Richard Holland wrote:
> The problem lies in SimpleRichSequenceBuilder:
>
> public void addSymbols(Alphabet alpha, Symbol[] syms, int start, int
> length) throws IllegalAlphabetException {
> if (this.symbols==null) {
> if (threshold<=0) {
> this.symbols = new ChunkedSymbolListFactory(this.factory);
> } else {
> this.symbols = new
> ChunkedSymbolListFactory(this.factory,threshold);
> }
> }
> this.symbols.addSymbols(alpha, syms, start, length);
> }
>
> The references to ChunkedSymbolListFactory are causing the problem.

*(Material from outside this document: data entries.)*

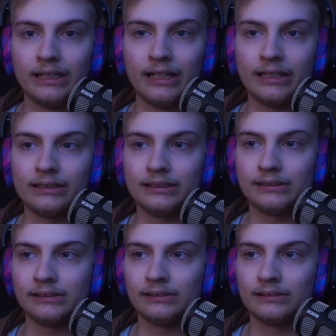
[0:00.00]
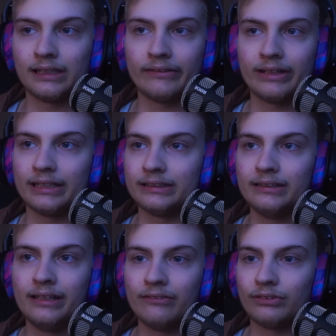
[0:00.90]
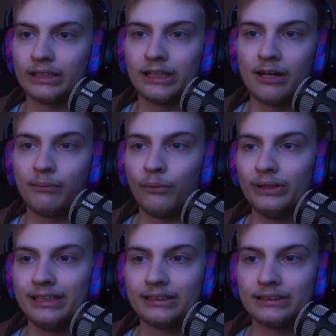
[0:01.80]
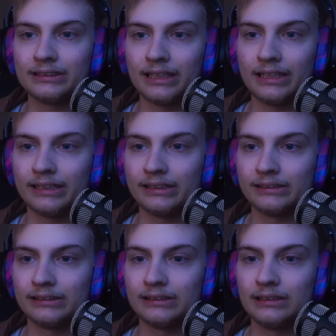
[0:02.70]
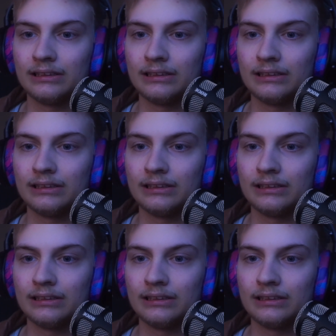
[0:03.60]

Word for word: And then I think I did that for like a couple weeks, and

> ChunkedSymbolListFactory is supposed to perform the threshold
> checking/factory selection. However it is also applying a further layer
> of abstraction which forces all symbol lists for sequences over 16k
> (1<<14) long to be ChunkedSymbolLists, regardless of the factory
> specified - the factory only specifies what the constituent sequences
> are within the ChunkedSymbolList. ChunkedSymbolList is immutable so will
> not allow edits even if its constituents are mutable. However if your
> sequence is less than 16k long, it behaves properly and you will get the
> type of sequence you asked for (SimpleSymbolList below the threshold,
> whatever you specify above it - SimpleSymbolList also happens to be the
> only SymbolList implementation in BioJava that is actually mutable at
> present.)
>
> As the older thread describes, ChunkedSymbolList and its Factory are
> very embedded into the core of BioJava and are hard to change - it could
> break all kinds of things. Therefore the only real solution for now is
> to temporarily modify your local copy so that inside ChunkedSymbolList,
> you change the CHUNK_SIZE to something much larger than 1<<14.
>
> thanks,
> Richard
>
> Ian Yi-Feng Chang wrote:
>> Dear All,
>> I've a problem while editing a richsequence.
>> and got this exception:
>> Exception in thread "main" org.biojava.utils.ChangeVetoException:
>> AbstractSymbolList is immutable
>> at org.biojava.bio.symbol.AbstractSymbolList.edit(AbstractSymbolList.java:113)
>>
>> at org.biojavax.bio.seq.DummyRichSequenceHandler.edit(DummyRichSequenceHandler.java:31)
>> at org.biojavax.bio.seq.ThinRichSequence.edit(ThinRichSequence.java:163)
>> at gizmo.tools.GBKCurator.main(GBKCurator.java:176)
>>
>> I trace this problem in this mailing list and find a latest thread
>> in** *Wed Feb 20 21:33:39 EST 2008*
>>
>> However, I still have no idea how to
>>
>> Here is the solution (from the JavaDoc)
>>
>>
>> SimpleRichSequenceBuilderFactory public
>> SimpleRichSequenceBuilderFactory(SymbolListFactory fact, int threshold)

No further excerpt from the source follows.